GG: Paranoia: Mandatory Bonus Fun Card Game

Paranoia is a curious game; the only winning move is to play it as often as possible. The game is played with a bevy of cards and tokens. Players are represented by not one but two cards (one contains the name of the character and some basic rules, the other contains the character’s ‘security clearance’, which determines the number of cards and the amount of wounds and treason points they can shrug off before dying) and a six-pack of clone tokens. Knowing the rules of the game is considered treasonous and punishable by death and the objective is supposedly to ‘serve your friend, the computer’ (a malevolent AI dictator in the vein of Harlan Ellison’s AM), however the ending condition of the game suggests that your actual objective is to cause as much havoc as possible without drawing attention to yourself.

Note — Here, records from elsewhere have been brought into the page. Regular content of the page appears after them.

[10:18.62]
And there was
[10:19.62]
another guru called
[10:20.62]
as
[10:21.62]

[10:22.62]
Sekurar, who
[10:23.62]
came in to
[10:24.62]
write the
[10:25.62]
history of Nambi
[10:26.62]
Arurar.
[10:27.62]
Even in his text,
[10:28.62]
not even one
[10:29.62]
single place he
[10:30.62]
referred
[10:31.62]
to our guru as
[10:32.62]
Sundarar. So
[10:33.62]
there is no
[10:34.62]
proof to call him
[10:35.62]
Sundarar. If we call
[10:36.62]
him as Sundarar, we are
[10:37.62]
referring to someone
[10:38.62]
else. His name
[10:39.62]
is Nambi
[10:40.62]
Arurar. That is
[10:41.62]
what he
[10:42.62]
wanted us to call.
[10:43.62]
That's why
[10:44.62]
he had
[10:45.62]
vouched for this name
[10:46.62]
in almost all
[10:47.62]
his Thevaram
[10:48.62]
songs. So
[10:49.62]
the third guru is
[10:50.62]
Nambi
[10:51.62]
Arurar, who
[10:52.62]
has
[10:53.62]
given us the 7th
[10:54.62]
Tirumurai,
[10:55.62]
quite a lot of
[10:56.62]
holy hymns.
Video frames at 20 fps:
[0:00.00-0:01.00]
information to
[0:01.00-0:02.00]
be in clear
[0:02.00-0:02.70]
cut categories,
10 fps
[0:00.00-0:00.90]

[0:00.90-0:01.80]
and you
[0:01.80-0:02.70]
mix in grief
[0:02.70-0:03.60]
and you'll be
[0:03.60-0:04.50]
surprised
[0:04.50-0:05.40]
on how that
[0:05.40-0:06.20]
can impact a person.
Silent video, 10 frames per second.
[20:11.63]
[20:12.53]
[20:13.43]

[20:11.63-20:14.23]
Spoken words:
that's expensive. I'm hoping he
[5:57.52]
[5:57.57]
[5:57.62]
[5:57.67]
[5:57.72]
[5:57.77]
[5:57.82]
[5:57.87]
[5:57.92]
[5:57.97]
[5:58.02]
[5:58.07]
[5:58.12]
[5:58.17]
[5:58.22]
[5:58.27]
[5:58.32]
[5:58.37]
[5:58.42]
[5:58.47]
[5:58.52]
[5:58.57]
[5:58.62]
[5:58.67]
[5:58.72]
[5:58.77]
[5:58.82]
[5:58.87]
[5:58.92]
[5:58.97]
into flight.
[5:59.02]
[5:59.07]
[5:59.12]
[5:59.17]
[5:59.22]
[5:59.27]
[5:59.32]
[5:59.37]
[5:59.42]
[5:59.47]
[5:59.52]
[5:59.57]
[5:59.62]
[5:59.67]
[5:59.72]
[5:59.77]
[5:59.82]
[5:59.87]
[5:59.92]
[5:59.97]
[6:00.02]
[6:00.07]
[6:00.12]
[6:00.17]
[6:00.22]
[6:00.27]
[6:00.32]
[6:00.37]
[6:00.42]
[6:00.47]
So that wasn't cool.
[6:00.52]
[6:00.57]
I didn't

The crucial flaw of this game is the balance of power, which arises from a couple of factors. The ending condition of the game is that one player loses the last of their six ‘lives’ at which point the winner is declared to be the surviving player with the highest security clearance. Gameplay is rife with backstabbing, with players using action cards to betray their comrades in order to gain a higher security clearance. A higher security clearance allows the player to draw more action cards, which in turn makes them a more effective backstabber. Thus, if you draw out ahead early... you will be set upon by a pack of rabid dogs unwilling to let you pull out too ahead of the pack, which is as it should be in a multiplayer game. However, if you fall behind early, you are stuck with fewer resources, fewer remaining lives and much more likely to be killed when a player hoping to force an early game finish hides a grenade in your backpack. If you play the game with timid players, establishing an early lead and brow-beating those furthest behind makes it all but impossible to lose. I believe, however, that you are as likely to be in front as you are to fall behind and if you play your cards right (i.e. with a good sense of gaming politics) any situation is tenable.